Ia menambahkan bahwa slogan “langkah teguh” yang selama ini digunakan pemerintah dalam pesan politiknya sekarang “terhenti dan berlutut di bawah tekanan”.
Pangkalan militer AS terakhir di Panama dievakuasi pada tahun 1999 sebagai bagian dari Perjanjian Torrijos-Carter yang ditandatangani pada tahun 1977 dengan tujuan menyerahkan kendali atas terusan ke Panama.
AS juga menginvasi Panama pada tahun 1989 sebagai bagian dari yang disebutnya “Operasi Just Cause” untuk menumbangkan pemimpin Manuel Noriega.
Pasukan AS dituduh membunuh ribuan warga sipil dan menghancurkan rumah dan infrastruktur selama operasi tersebut, meninggalkan warisan kontroversial.
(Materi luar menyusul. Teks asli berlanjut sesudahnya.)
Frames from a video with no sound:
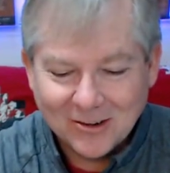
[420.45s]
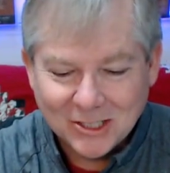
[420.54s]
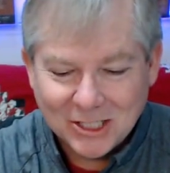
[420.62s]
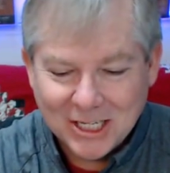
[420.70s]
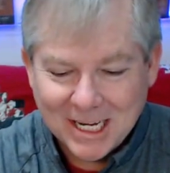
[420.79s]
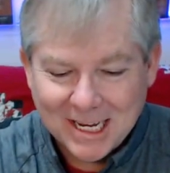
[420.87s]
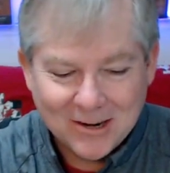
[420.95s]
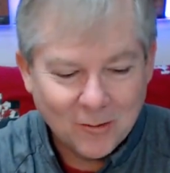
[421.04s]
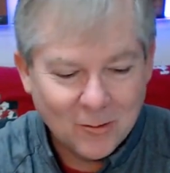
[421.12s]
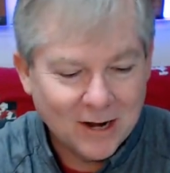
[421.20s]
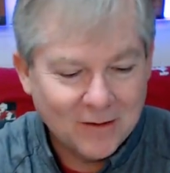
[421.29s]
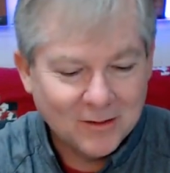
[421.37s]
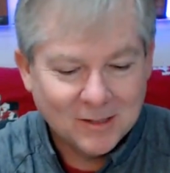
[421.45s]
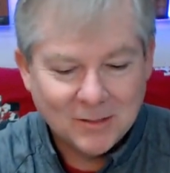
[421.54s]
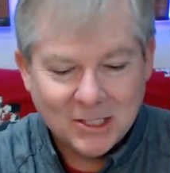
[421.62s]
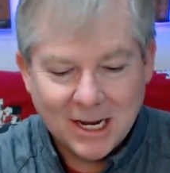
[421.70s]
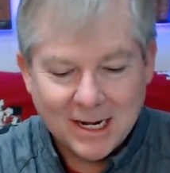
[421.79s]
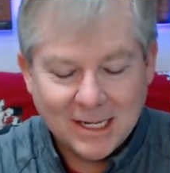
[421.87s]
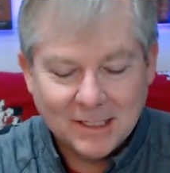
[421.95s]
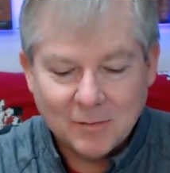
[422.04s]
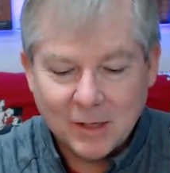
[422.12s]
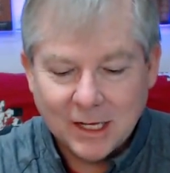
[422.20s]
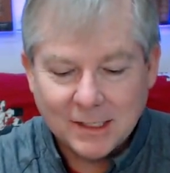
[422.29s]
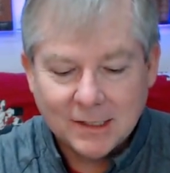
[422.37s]
or Sheen or whatever, some Chinese
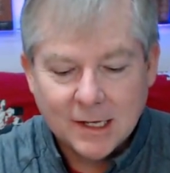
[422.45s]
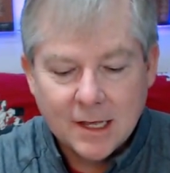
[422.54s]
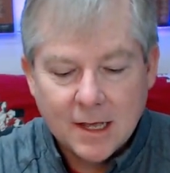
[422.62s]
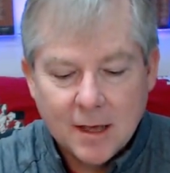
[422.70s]
place.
Itu sebagian alasan mengapa frustrasi telah tumbuh di Panama atas deklarasi Trump bahwa ia bermaksud “mengambil kembali” Terusan Panama.
FILE FOTO: Pandangan udara menunjukkan kapal kargo melintasi pintu air Agua Clara di Terusan Panama, di Colon, Panama, 1 Februari 2025 [REUTERS/Enea Lebrun]
AS menolak mengakui kepemilikan Panama atas terusan sebagai bagian dari negosiasi yang mengarah ke pakta pertahanan yang ditandatangani pekan lalu.
Oposisi Panama, bersama dengan cabang lokal Transparency International, yang berupaya mempromosikan praktik tata kelola yang lebih bertanggung jawab, telah meminta pemerintah untuk memberitahukan negara tentang isi persis kesepakatan dengan AS.
Tiongkok telah sangat mengkritik kesepakatan tersebut, dengan tetap memandang Terusan Panama sebagai jalur internasional yang netral secara permanen.
Terusan tersebut menangani sekitar 40 persen lalu lintas kontainer AS dan 5 persen perdagangan global.